Content starts

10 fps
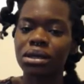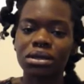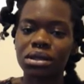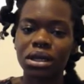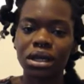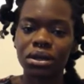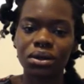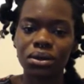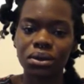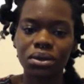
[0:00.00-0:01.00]
just get
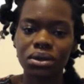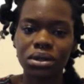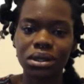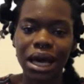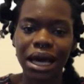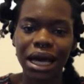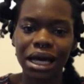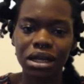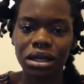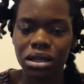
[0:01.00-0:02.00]
knots,
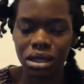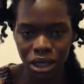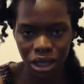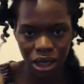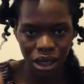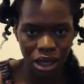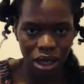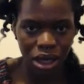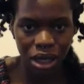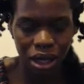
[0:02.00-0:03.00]
and
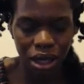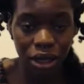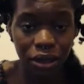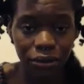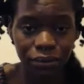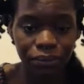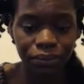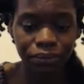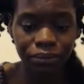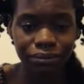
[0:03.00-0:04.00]
um,
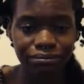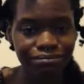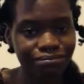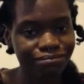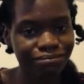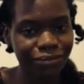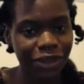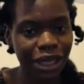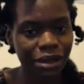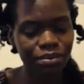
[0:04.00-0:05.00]
yeah,
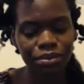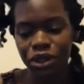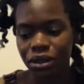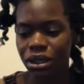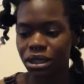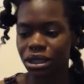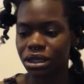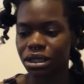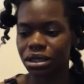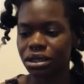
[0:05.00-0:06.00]
so I just need
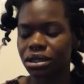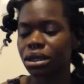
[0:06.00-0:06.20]
scissors.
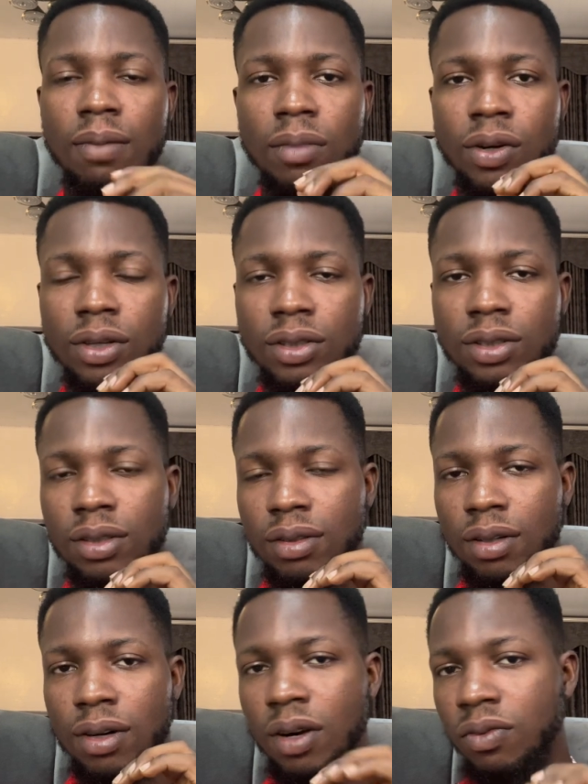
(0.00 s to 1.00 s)
because
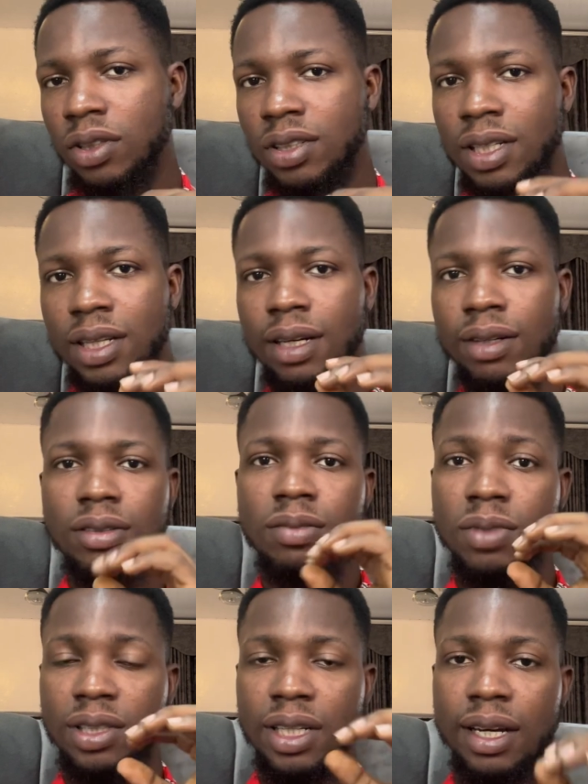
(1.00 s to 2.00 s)
obviously they are going to
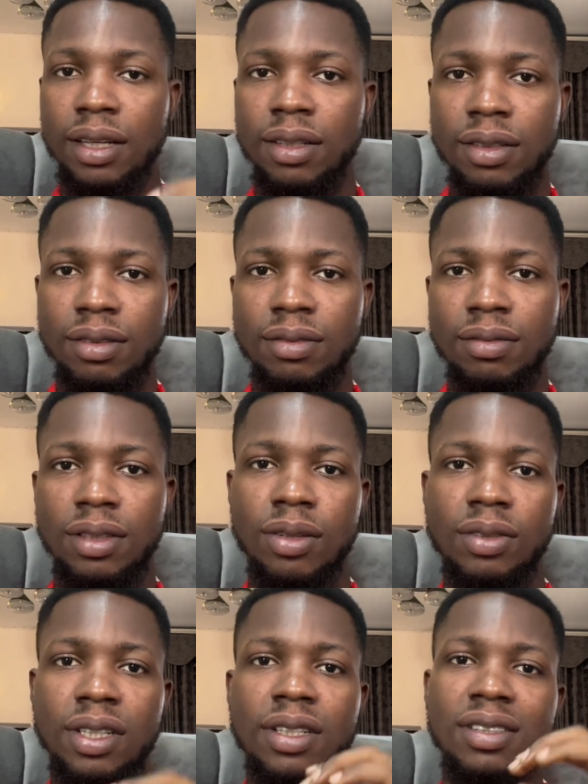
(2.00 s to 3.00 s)
be scared. They'll
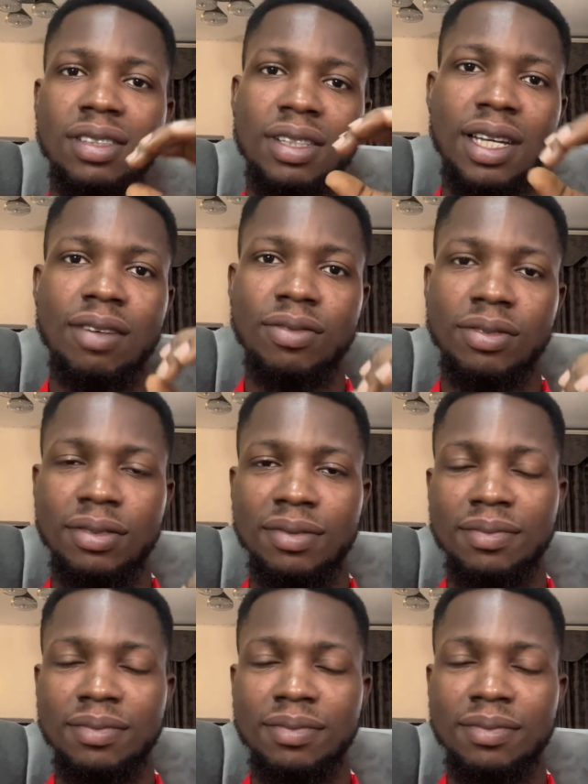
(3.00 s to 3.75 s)
think it's the devil.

Content ends

_EXERCISE PROMPT:_ Everything from the line containing "[0:04.00-0:05.00]" to the final line of the listing above, both ends included, should be transcribed word for word, except for the pictures.

_TASK OUTPUT:_
[0:04.00-0:05.00]
yeah,
[0:05.00-0:06.00]
so I just need
[0:06.00-0:06.20]
scissors.
(0.00 s to 1.00 s)
because
(1.00 s to 2.00 s)
obviously they are going to
(2.00 s to 3.00 s)
be scared. They'll
(3.00 s to 3.75 s)
think it's the devil.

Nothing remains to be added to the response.